La lista delle cose su cui bisogna fare chiarezza è lunga. C’è una questione di trasparenza degli algoritmi, che per loro natura non permettono di conoscere come la macchina è arrivata a certe conclusioni: in genere sono corrette, ma cosa succede se il risultato dell’algoritmo è illogico, frutto – come si dice in gergo – di allucinazioni?  E come individuare l’errore nella cosiddetta black box, la scatola nera i cui movimenti e le ricombinazioni dei codici sono spesso ignoti persino ai loro programmatori? Altri aspetti: i pregiudizi potenzialmente presenti nei dati a cui l’intelligenza artificiale fa ricorso e che possono determinare scelte negative solo sulla base dei preconcetti di chi ha scritto il codice o del data set. Ci sono poi i rischi legati alla privacy delle persone o all’azione di criminali informatici che possono avvelenare i prompt, ossia i comandi che si danno alle macchine, per indurre gli algoritmi a risposte ingannevoli. Non dimentichiamoci che gli algoritmi generativi possono ricreare voci, volti o simulare comportamenti abituali di un cliente e diventare così una minaccia seria nei processi legati ai pagamenti. Sono solo alcune delle sfide a cui le banche daranno sicuramente risposte da qui ai prossimi anni.

Poi c'è un tema che torna sempre quando si parla di tecnologia: la possibilità di tagliare la forza lavoro sostituendola con le macchine.

Questo è un aspetto che va assolutamente gestito.
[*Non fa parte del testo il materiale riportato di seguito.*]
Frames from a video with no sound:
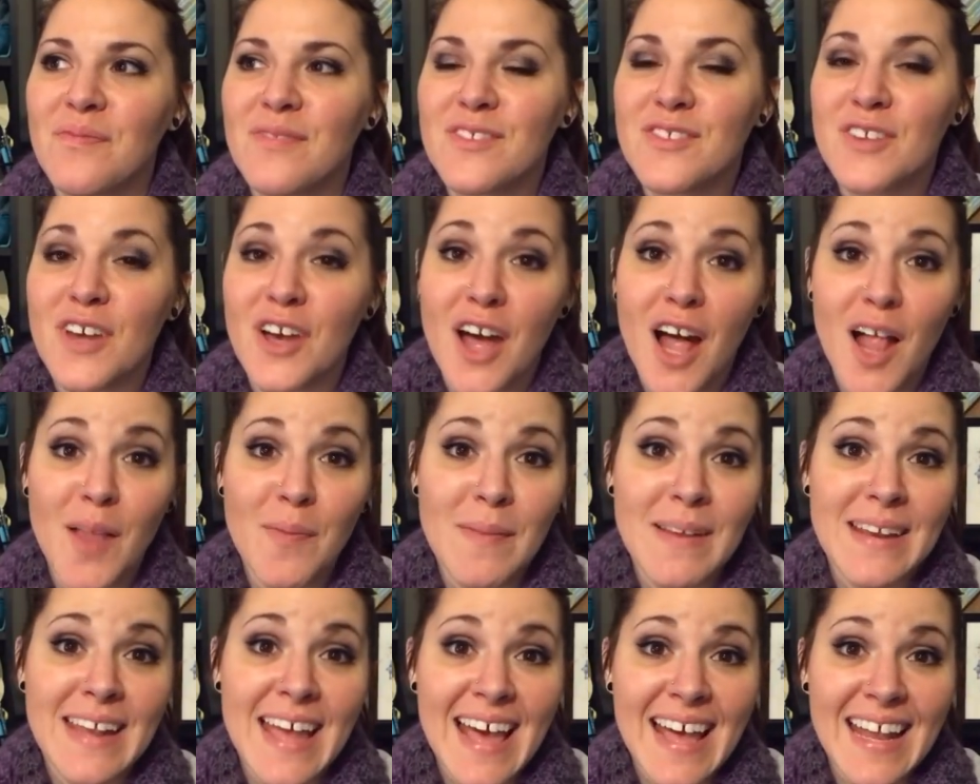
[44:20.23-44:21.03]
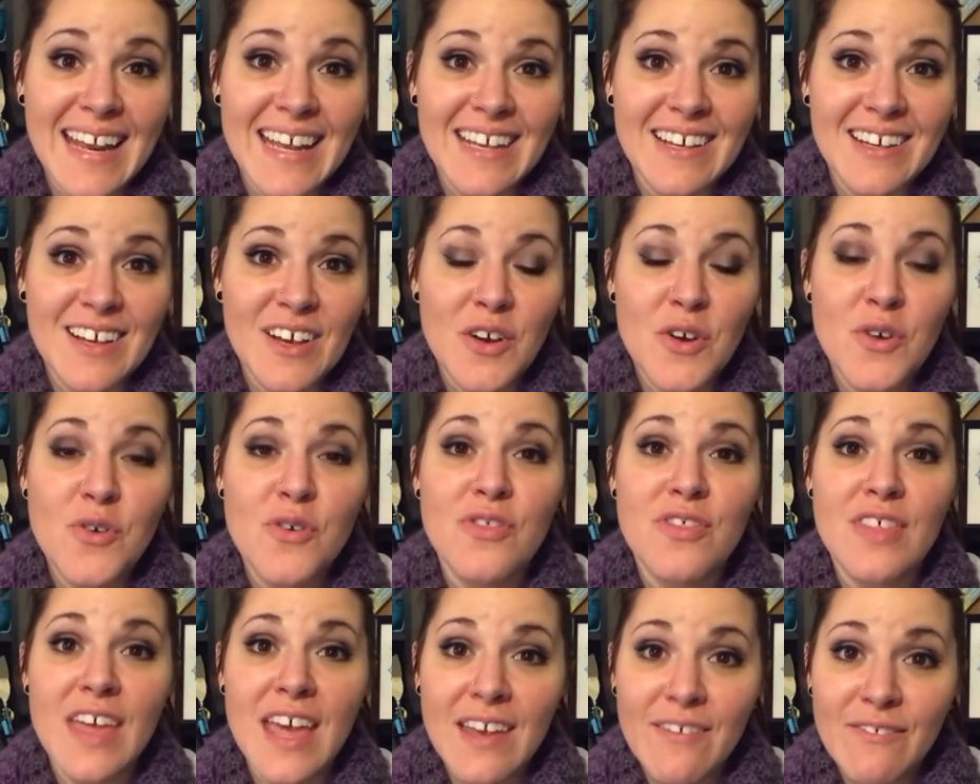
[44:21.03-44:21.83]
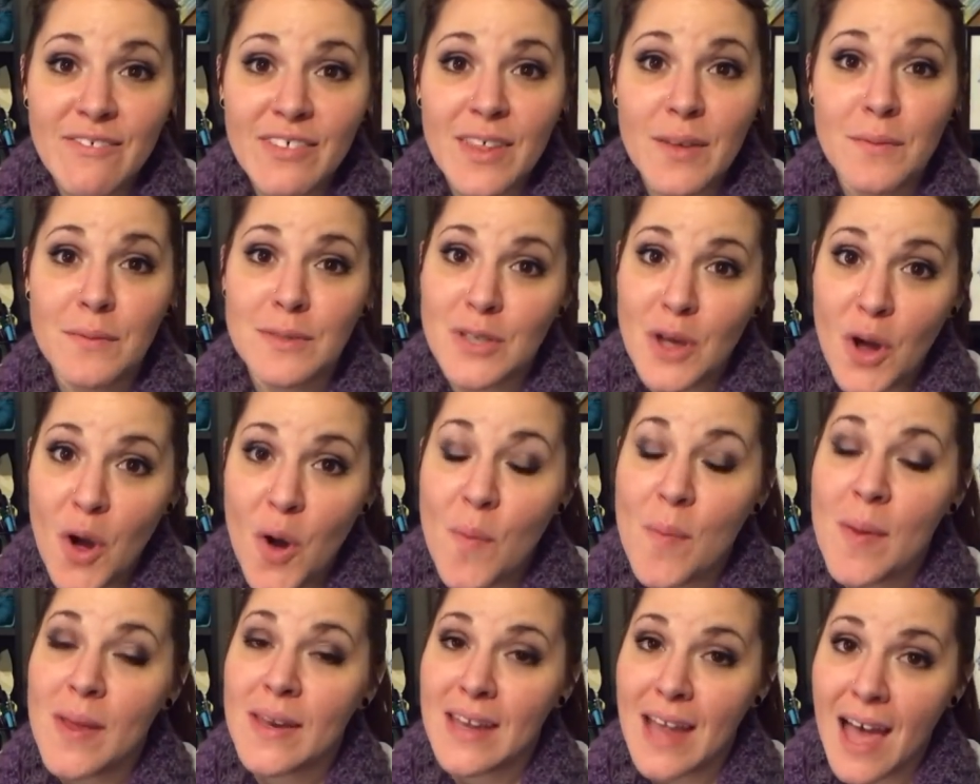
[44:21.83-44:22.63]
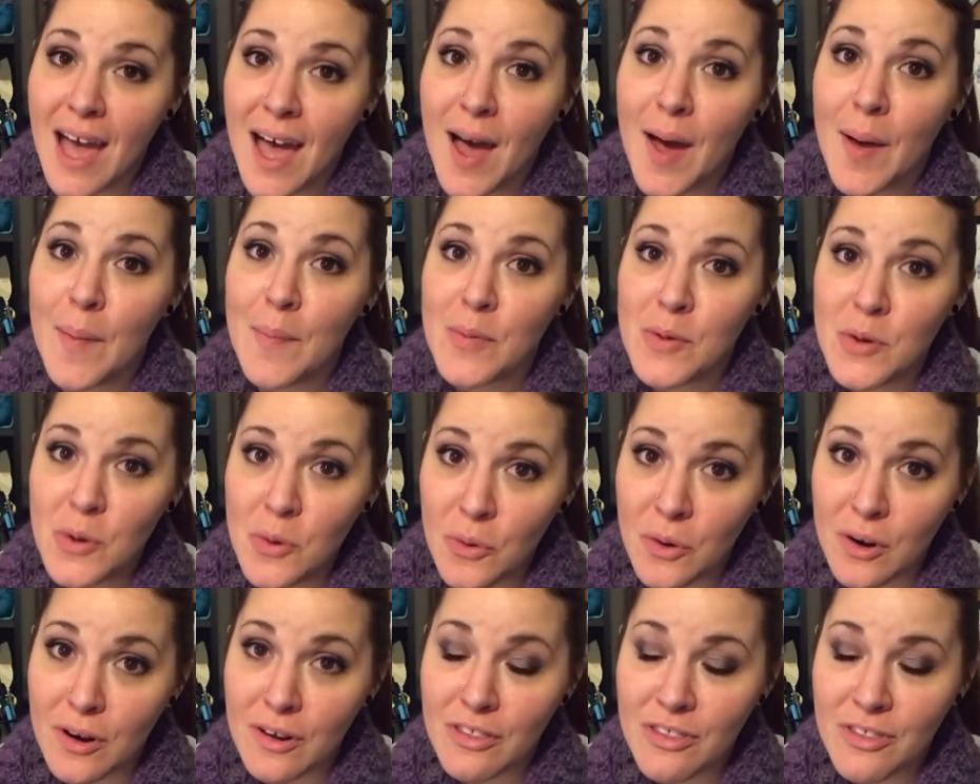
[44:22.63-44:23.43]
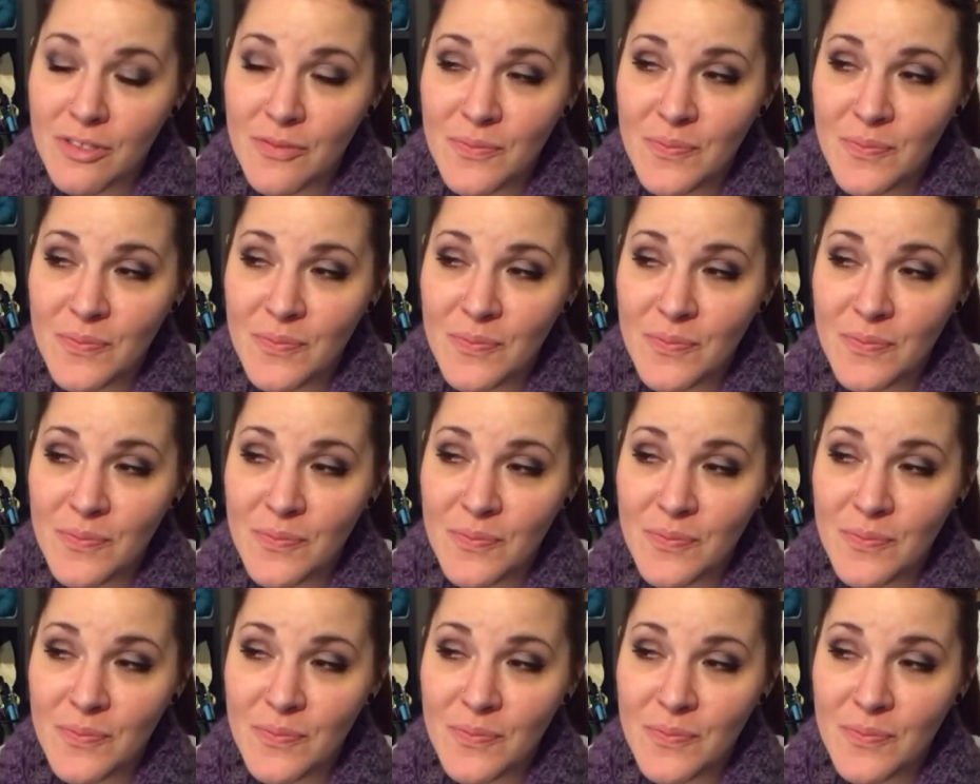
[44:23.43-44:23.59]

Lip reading: So I called my daddy, who thankfully was home and not up north.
La rivoluzione dell'automazione non è soltanto una rivoluzione dell'intelligenza, è una rivoluzione del lavoro. In passato tutti i cambiamenti dettati dalle automazioni hanno richiesto da parte nostra una grande guida e un accompagnamento per minimizzare gli impatti negativi e generare, attraverso la necessaria formazione, più posti di lavoro guadagnati che perduti. Ecco, siamo in questo processo e ho fiducia che le banche, come sempre successo nella loro storia, sappiano trovare il giusto equilibrio tra i benefici di queste nuove tecnologie e i problemi che a volte tutte le tecnologie si portano dietro.